Items listed in a dataset
━━━━
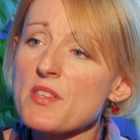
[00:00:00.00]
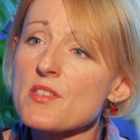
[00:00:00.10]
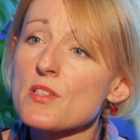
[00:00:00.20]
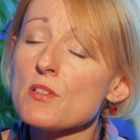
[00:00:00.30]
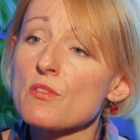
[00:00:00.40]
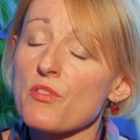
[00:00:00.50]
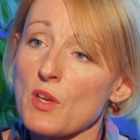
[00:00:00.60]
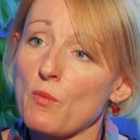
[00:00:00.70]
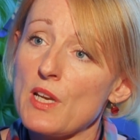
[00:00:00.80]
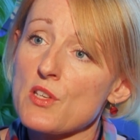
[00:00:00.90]
still
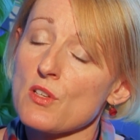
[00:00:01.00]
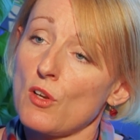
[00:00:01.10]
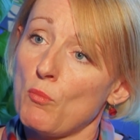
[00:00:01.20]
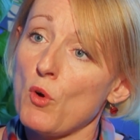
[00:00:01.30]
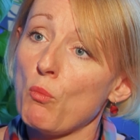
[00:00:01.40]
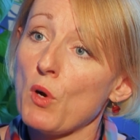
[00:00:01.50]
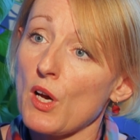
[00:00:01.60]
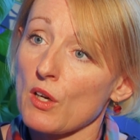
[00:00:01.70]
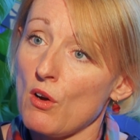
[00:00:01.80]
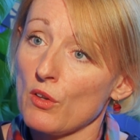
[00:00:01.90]
think we need to do a lot more
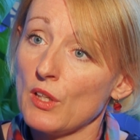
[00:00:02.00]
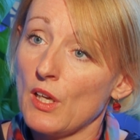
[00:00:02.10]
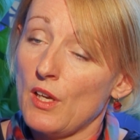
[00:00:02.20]
work on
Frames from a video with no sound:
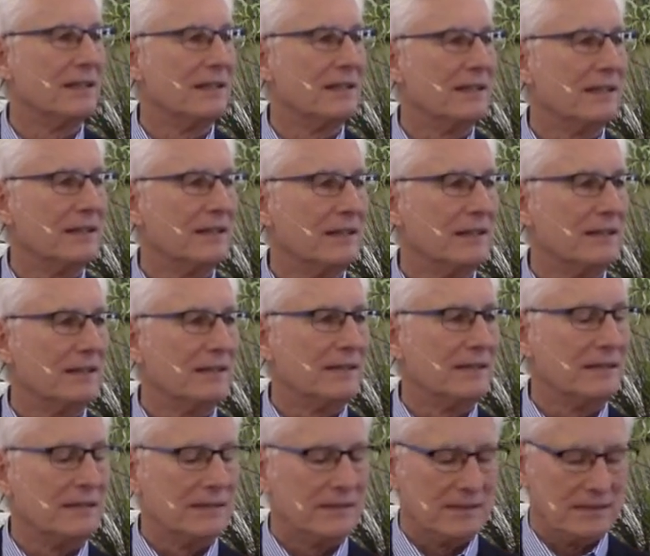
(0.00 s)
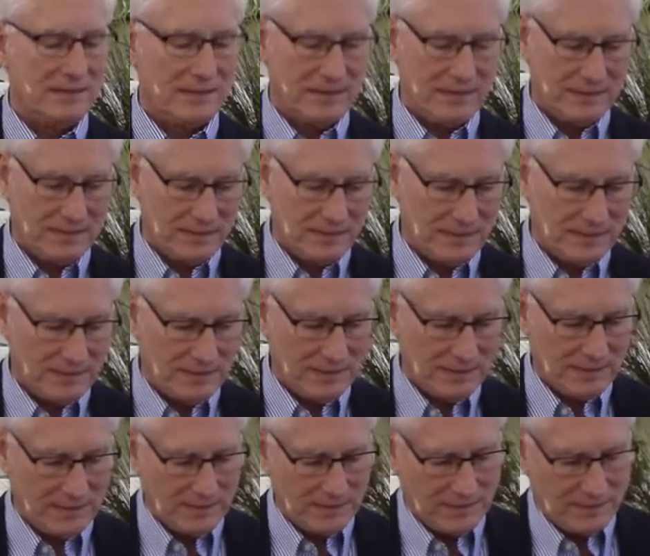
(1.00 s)

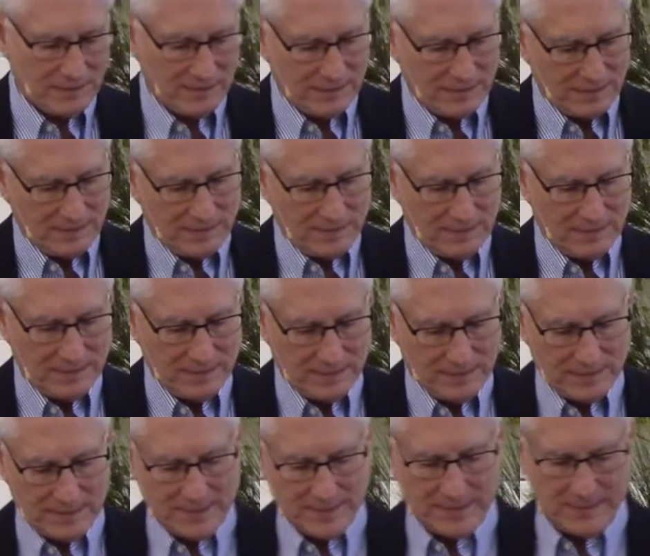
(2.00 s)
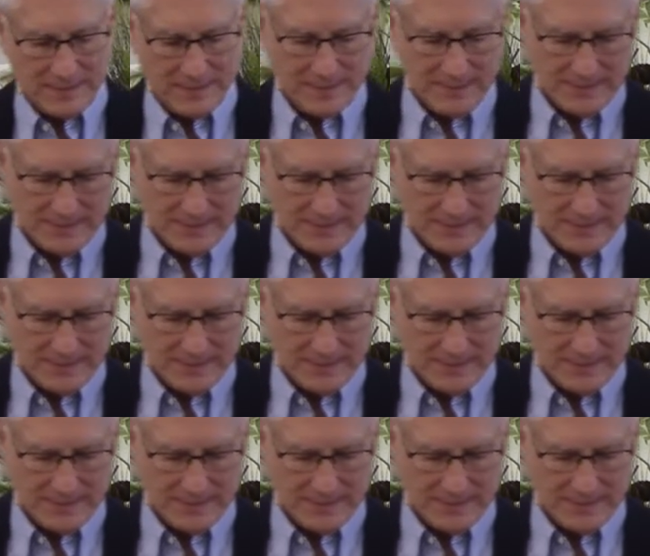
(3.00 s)
Nothing is said.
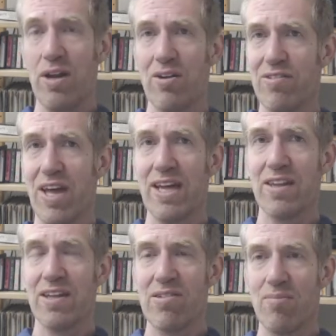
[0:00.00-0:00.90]
We're not
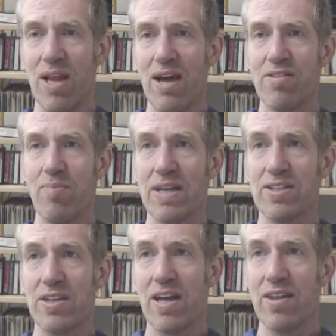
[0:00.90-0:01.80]
saying that some lives are
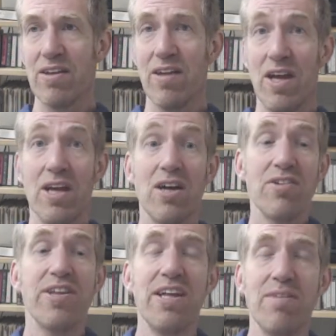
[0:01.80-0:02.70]
better than others,
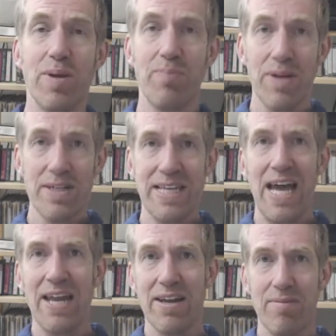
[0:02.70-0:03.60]
because these people are
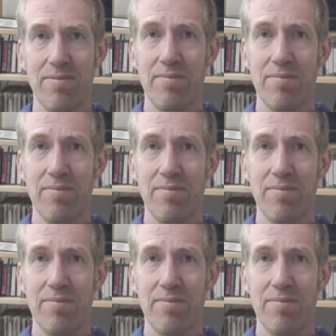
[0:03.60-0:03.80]
dead.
━━━━
▸ Exercise objective: Verbatim reproduction of every entry is needed, with the images left out.

▸ Output below:
[00:00:00.00]
[00:00:00.10]
[00:00:00.20]
[00:00:00.30]
[00:00:00.40]
[00:00:00.50]
[00:00:00.60]
[00:00:00.70]
[00:00:00.80]
[00:00:00.90]
still
[00:00:01.00]
[00:00:01.10]
[00:00:01.20]
[00:00:01.30]
[00:00:01.40]
[00:00:01.50]
[00:00:01.60]
[00:00:01.70]
[00:00:01.80]
[00:00:01.90]
think we need to do a lot more
[00:00:02.00]
[00:00:02.10]
[00:00:02.20]
work on
Frames from a video with no sound:
(0.00 s)
(1.00 s)

(2.00 s)
(3.00 s)
Nothing is said.
[0:00.00-0:00.90]
We're not
[0:00.90-0:01.80]
saying that some lives are
[0:01.80-0:02.70]
better than others,
[0:02.70-0:03.60]
because these people are
[0:03.60-0:03.80]
dead.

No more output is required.